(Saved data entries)
BEGIN
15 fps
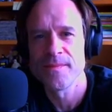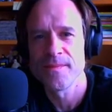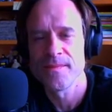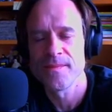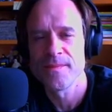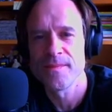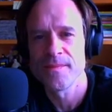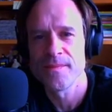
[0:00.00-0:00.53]

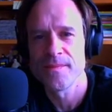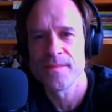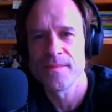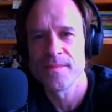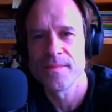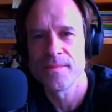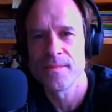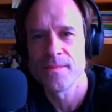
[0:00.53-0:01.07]

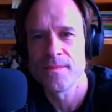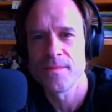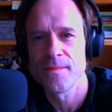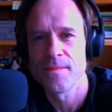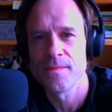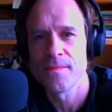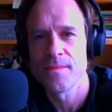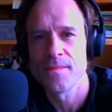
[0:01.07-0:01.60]

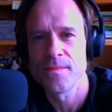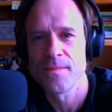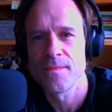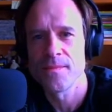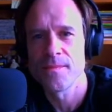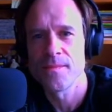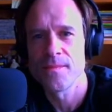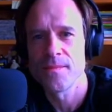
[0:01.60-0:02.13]

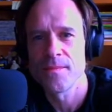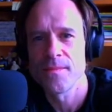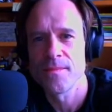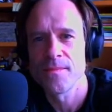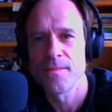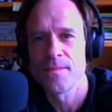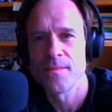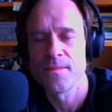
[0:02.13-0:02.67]

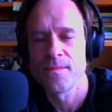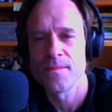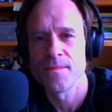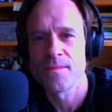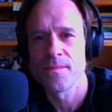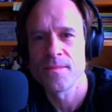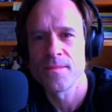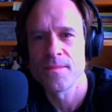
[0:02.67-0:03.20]

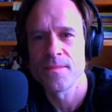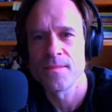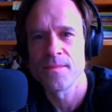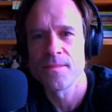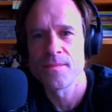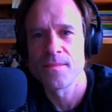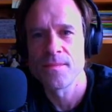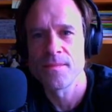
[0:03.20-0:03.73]

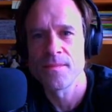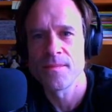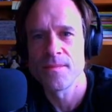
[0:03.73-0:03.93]
The person shown says nothing.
END
--- Directions for this task ---
Set down the records again verbatim, with no pictures.

--- Response area ---
15 fps
[0:00.00-0:00.53]

[0:00.53-0:01.07]

[0:01.07-0:01.60]

[0:01.60-0:02.13]

[0:02.13-0:02.67]

[0:02.67-0:03.20]

[0:03.20-0:03.73]

[0:03.73-0:03.93]
The person shown says nothing.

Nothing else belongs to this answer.